I asked Aneurin, label owner at Infernal Sounds why they still sell their music on Bandcamp alongside other stores and what he thinks of the royalties;
“I choose to sell via Bandcamp as my primary outlet and try to upsell through that as it’s the best way of receiving the most amount of money back per item. Meaning that obviously we are pushed closer towards the break even with each sale. Firstly that’s obviously good for the label but more importantly it means the artist will receive more money back overall for their music.
The only downside to the Bandcamp and why we chose to also go with general stores is that people have a lack of trust in the Bandcamp and believe the postage is more than normal stores. Which is untrue on our behalf as our distributor deals with all of the postage of the sales. The other obvious reason to go with a large store for sales is that they reach a much wider audience and are amazing for spreading your product through other online stores but also stores at ground level.
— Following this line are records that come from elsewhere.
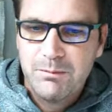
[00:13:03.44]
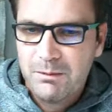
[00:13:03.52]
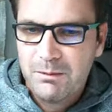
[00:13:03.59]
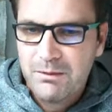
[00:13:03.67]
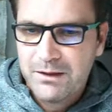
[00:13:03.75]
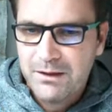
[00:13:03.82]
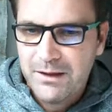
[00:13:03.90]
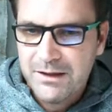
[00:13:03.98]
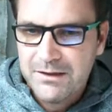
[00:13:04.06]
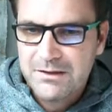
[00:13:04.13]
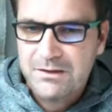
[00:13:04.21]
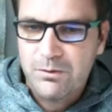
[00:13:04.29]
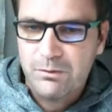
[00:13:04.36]
public,
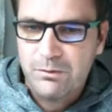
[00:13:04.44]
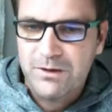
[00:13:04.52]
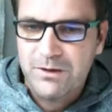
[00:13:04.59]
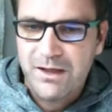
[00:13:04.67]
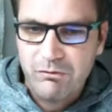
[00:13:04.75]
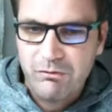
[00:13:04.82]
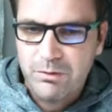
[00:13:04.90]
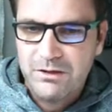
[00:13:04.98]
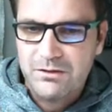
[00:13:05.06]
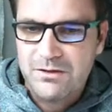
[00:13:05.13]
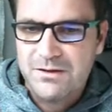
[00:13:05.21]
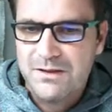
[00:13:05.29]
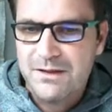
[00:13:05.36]
yes, we want everybody
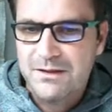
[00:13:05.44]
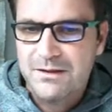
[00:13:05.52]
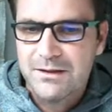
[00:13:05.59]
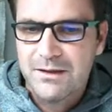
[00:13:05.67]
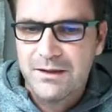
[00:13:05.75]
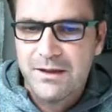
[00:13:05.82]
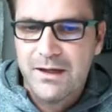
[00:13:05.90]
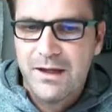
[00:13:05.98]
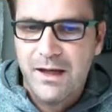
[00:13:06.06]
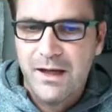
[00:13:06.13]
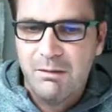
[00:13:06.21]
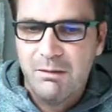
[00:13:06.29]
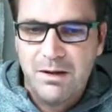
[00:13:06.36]
to see it,
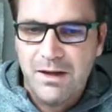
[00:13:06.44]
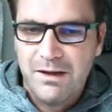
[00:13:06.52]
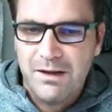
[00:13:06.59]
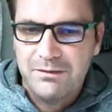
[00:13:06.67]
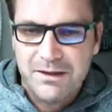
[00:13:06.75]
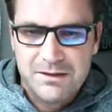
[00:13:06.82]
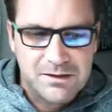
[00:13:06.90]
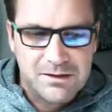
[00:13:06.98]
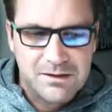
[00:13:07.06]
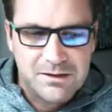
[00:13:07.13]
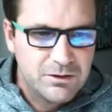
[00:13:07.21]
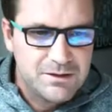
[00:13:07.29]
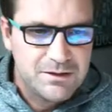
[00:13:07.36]
and that's as
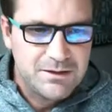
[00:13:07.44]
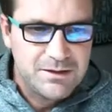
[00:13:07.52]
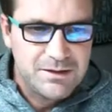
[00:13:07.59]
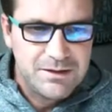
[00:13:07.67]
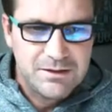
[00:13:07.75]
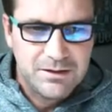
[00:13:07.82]
good as it is.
They are also much more beneficial for people outside of the EU as the common trend for people in the US and further is to bulk purchase and get numerous vinyls shipped at once, which you can’t do via the Bandcamp. However, the downside to the sales via general stores is that you consequently receive half of the money back per item as opposed to the Bandcamp. Costs wise, I’d say they’re quite reasonable as long as you shop around and gather quotes. It’s just the obvious pressure that if you don’t sell 2/3 of your stock when pressing 300 records, you won’t break even. So there’s certainly some pressure when it comes to the cost side of things. As for royalties, I think if you’re well set up and you ensure you’ve got the correct things in place, the royalties system is very beneficial, especially for the artist. It’s just with being in such a small scene, this is something which perhaps can’t be exploited as much as hoped.” – Aneurin, Infernal Sounds
Looking at everything I’ve talked about and from personal experiences its clear to see the music industry nowadays is a complex field to manoeuvre through. It seems a good way to ensure you earn the most money whilst getting the exposure and marketing experience from a label is to perhaps cut a deal where you can release your music after a certain time period or if your music is released on a physical format only then you take digital sales. These kind of agreements are becoming more common with labels being more lenient and understanding, perhaps as a lot of new labels are run by artists who have had these experiences first hand. In my opinion it would be wise to steer clear of Spotify and similar streaming sites, although it can bring ease of use for a listener and bring your music to a wide market, the rewards are very little compared to selling music, unless you manage to bring in millions of streams.